EXERCISE DATA »

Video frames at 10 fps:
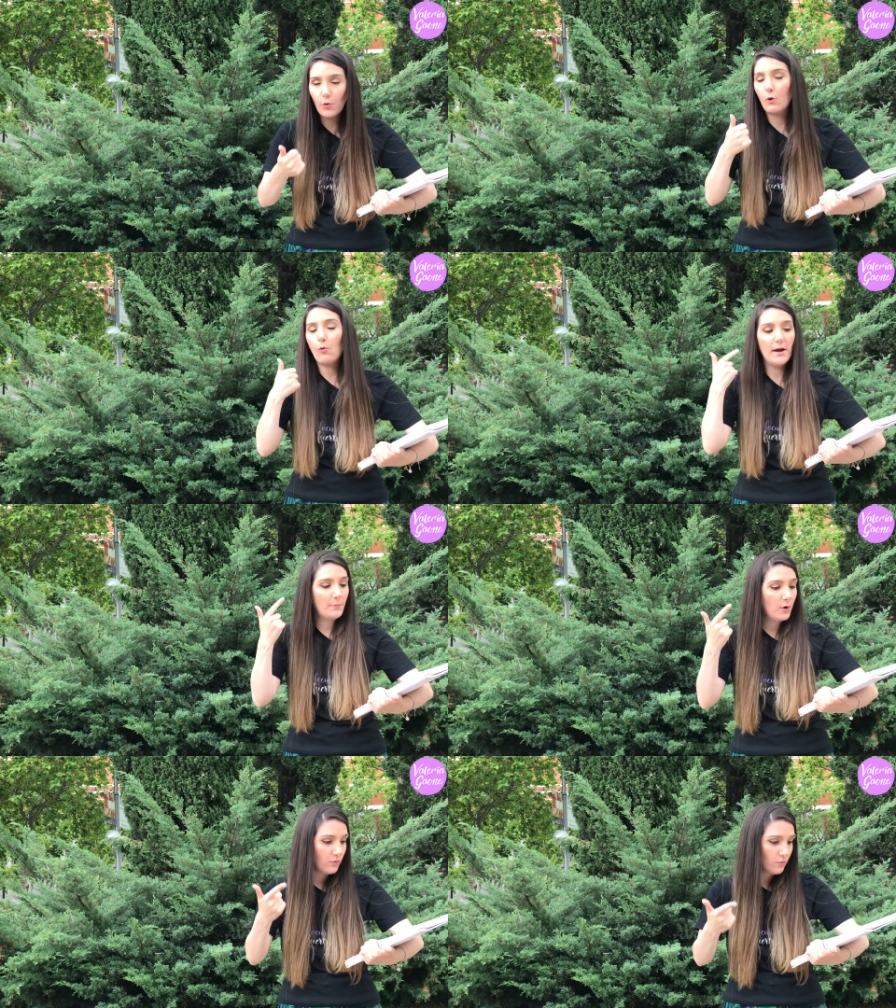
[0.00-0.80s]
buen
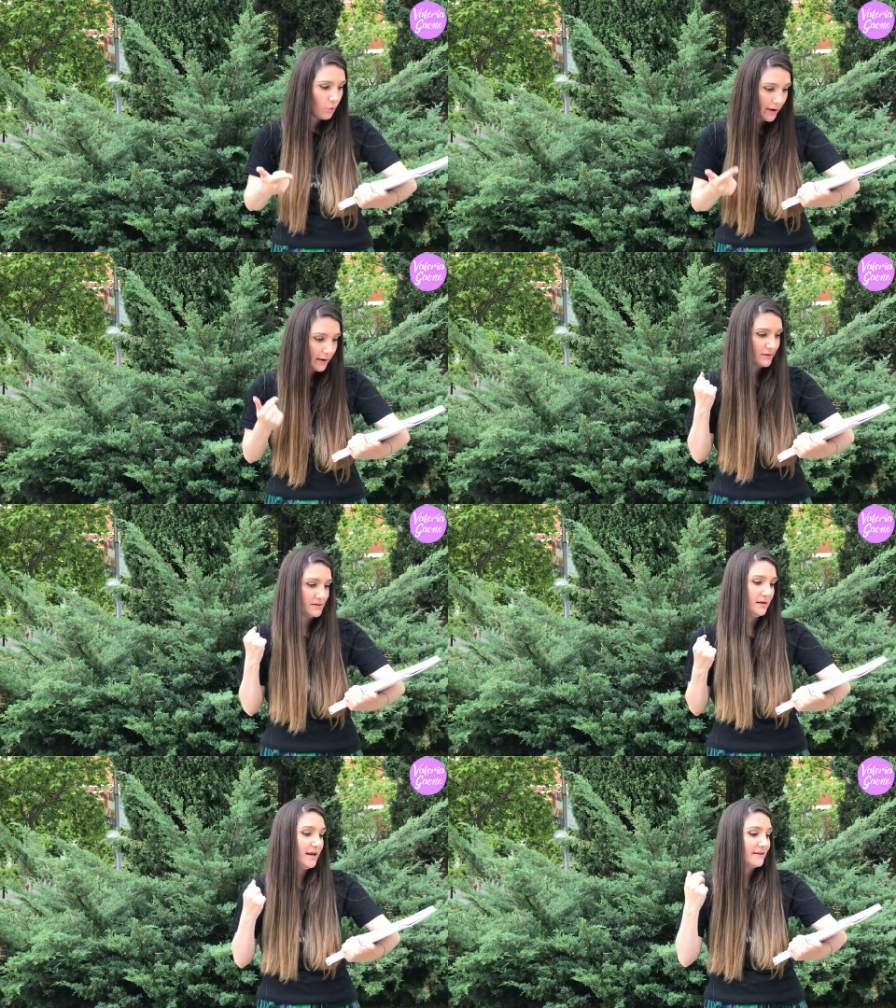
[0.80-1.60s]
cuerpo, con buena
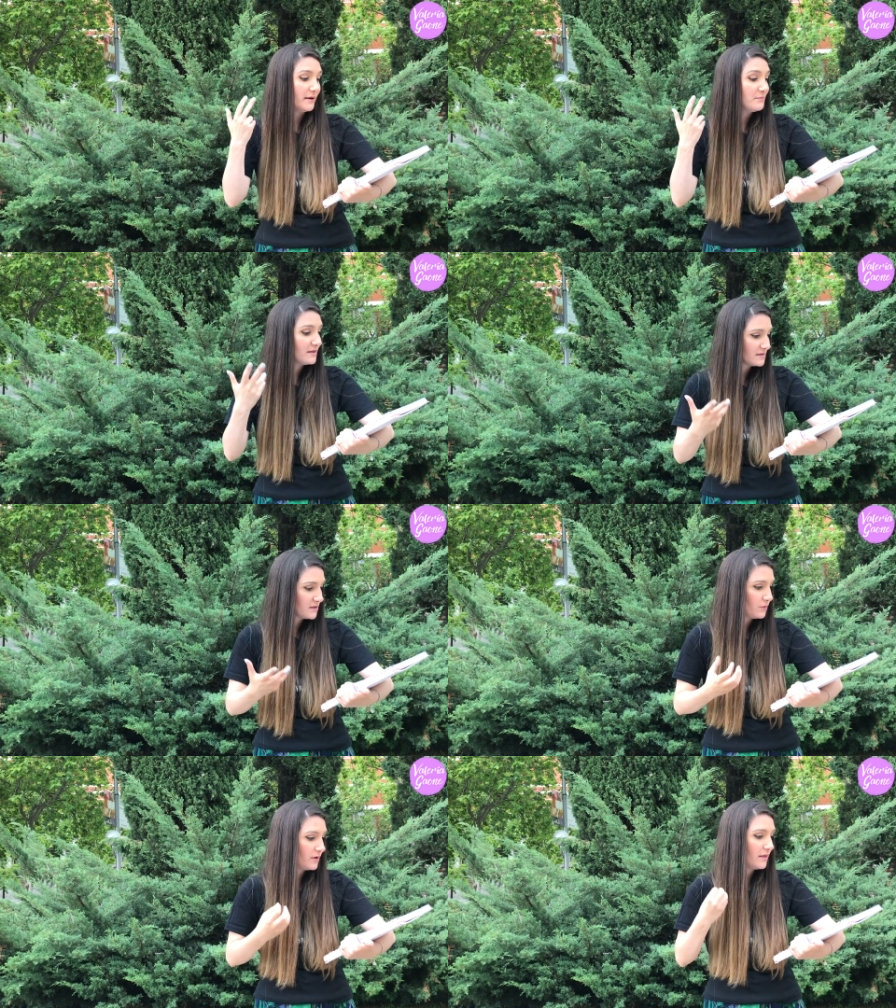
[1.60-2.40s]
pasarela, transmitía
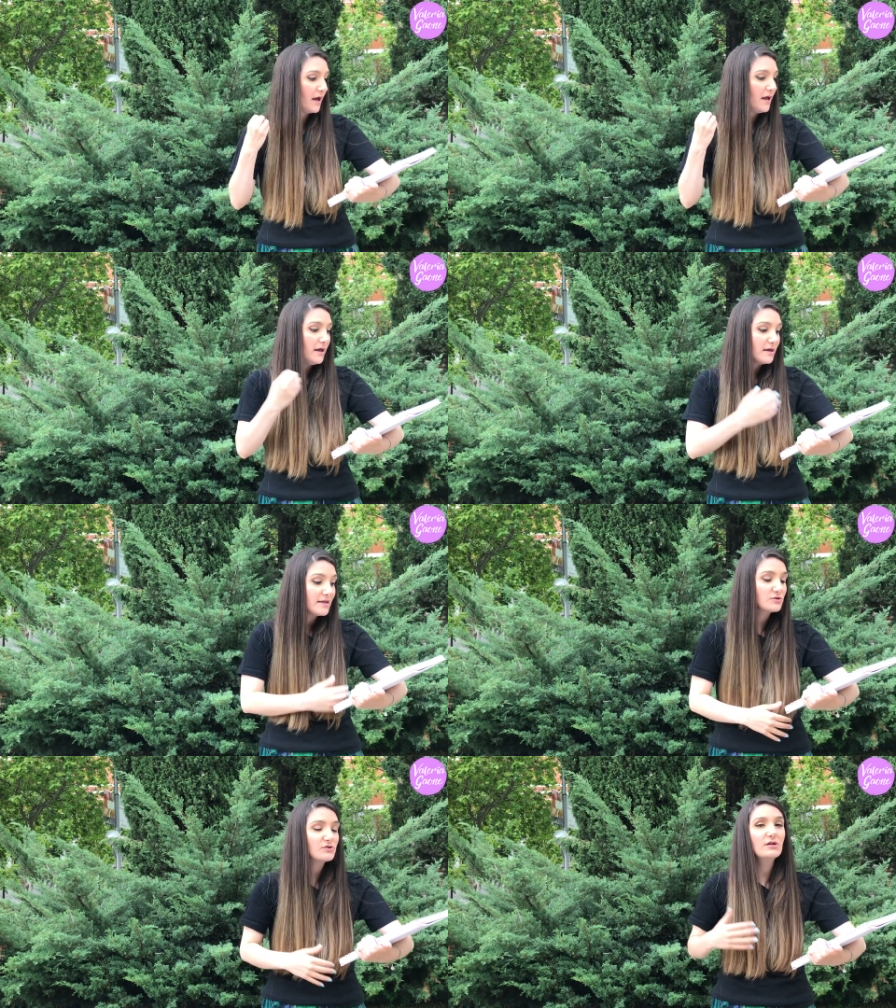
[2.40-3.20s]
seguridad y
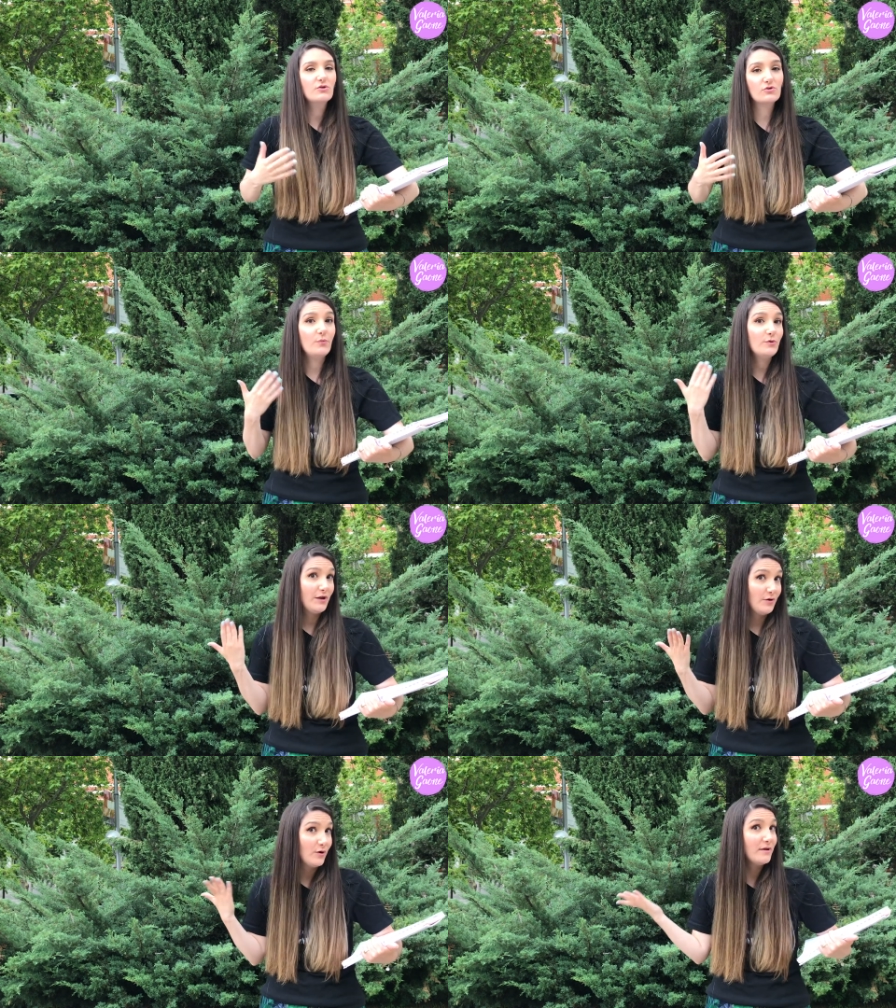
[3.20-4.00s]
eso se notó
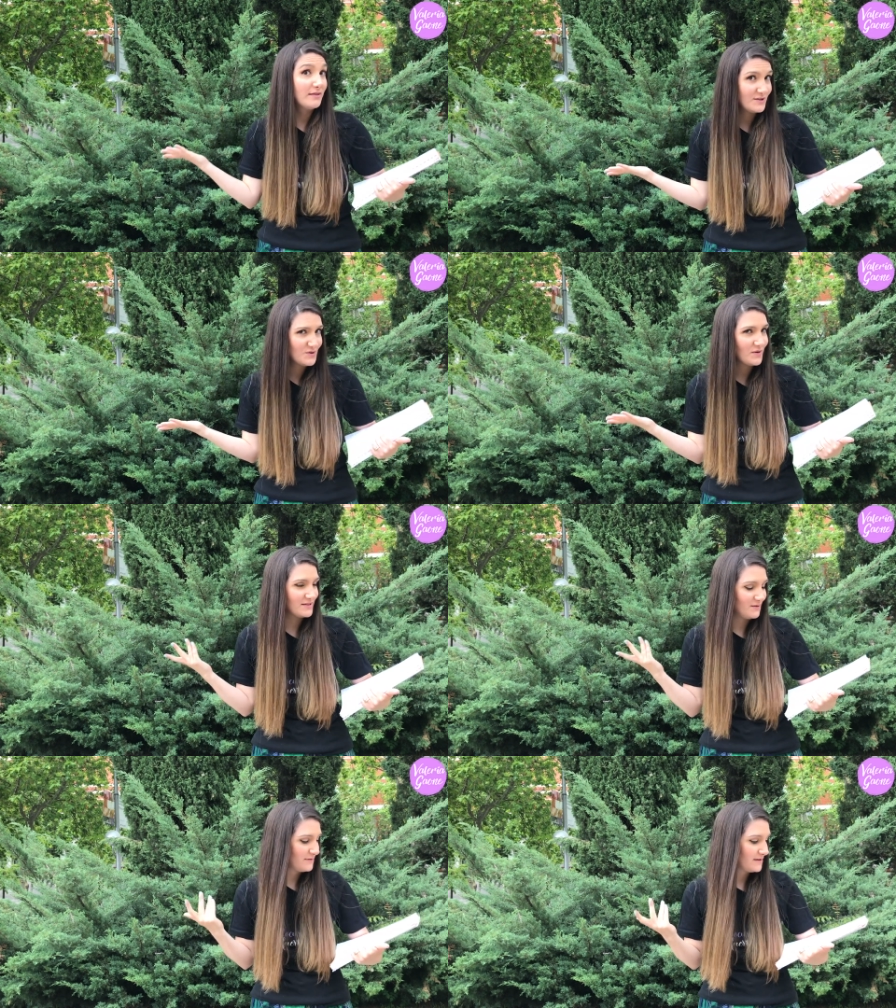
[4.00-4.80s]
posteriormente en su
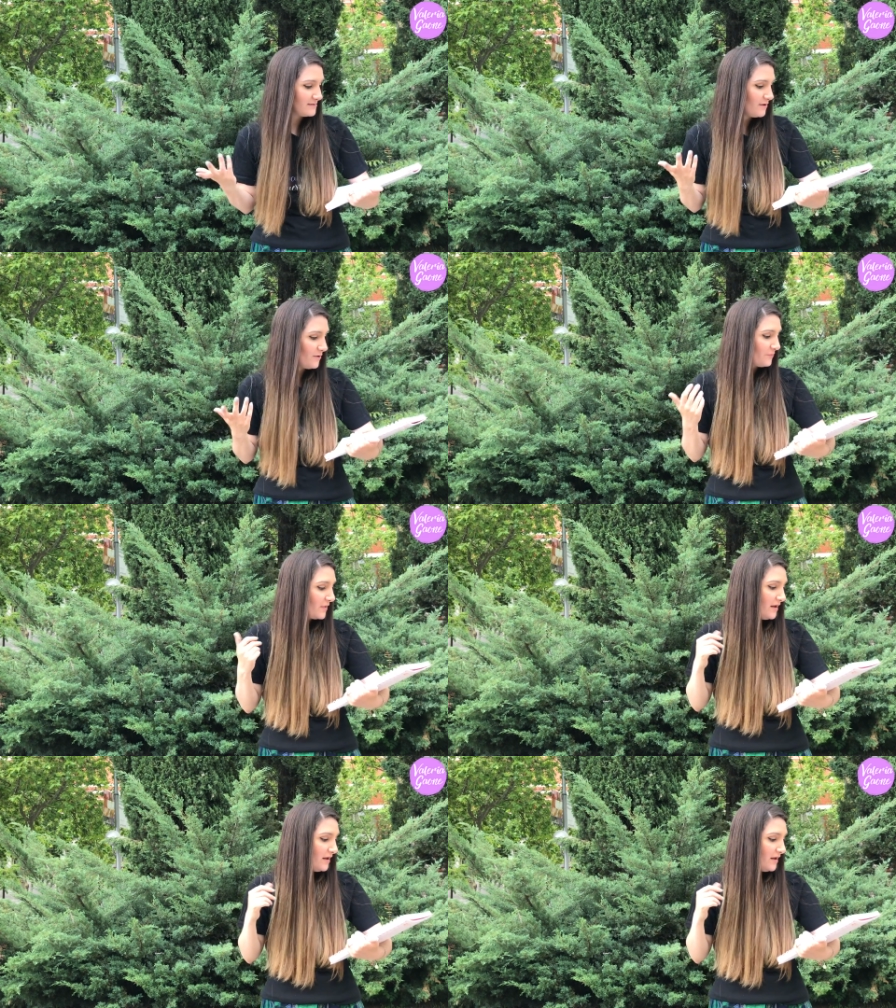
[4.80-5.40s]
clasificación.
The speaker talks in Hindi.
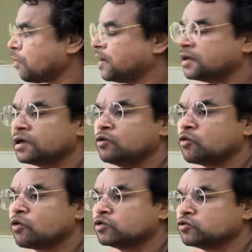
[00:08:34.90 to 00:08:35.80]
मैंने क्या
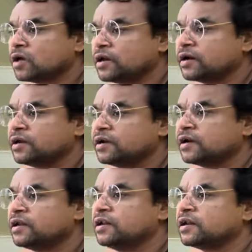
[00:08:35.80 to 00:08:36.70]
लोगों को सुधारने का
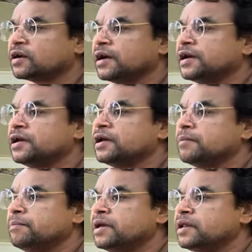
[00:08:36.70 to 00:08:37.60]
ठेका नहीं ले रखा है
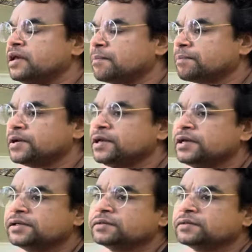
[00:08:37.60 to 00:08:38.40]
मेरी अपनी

TASK DIRECTIONS » Without the pictures, copy out each entry exactly as it stands.

RESULT BELOW »
Video frames at 10 fps:
[0.00-0.80s]
buen
[0.80-1.60s]
cuerpo, con buena
[1.60-2.40s]
pasarela, transmitía
[2.40-3.20s]
seguridad y
[3.20-4.00s]
eso se notó
[4.00-4.80s]
posteriormente en su
[4.80-5.40s]
clasificación.
The speaker talks in Hindi.
[00:08:34.90 to 00:08:35.80]
मैंने क्या
[00:08:35.80 to 00:08:36.70]
लोगों को सुधारने का
[00:08:36.70 to 00:08:37.60]
ठेका नहीं ले रखा है
[00:08:37.60 to 00:08:38.40]
मेरी अपनी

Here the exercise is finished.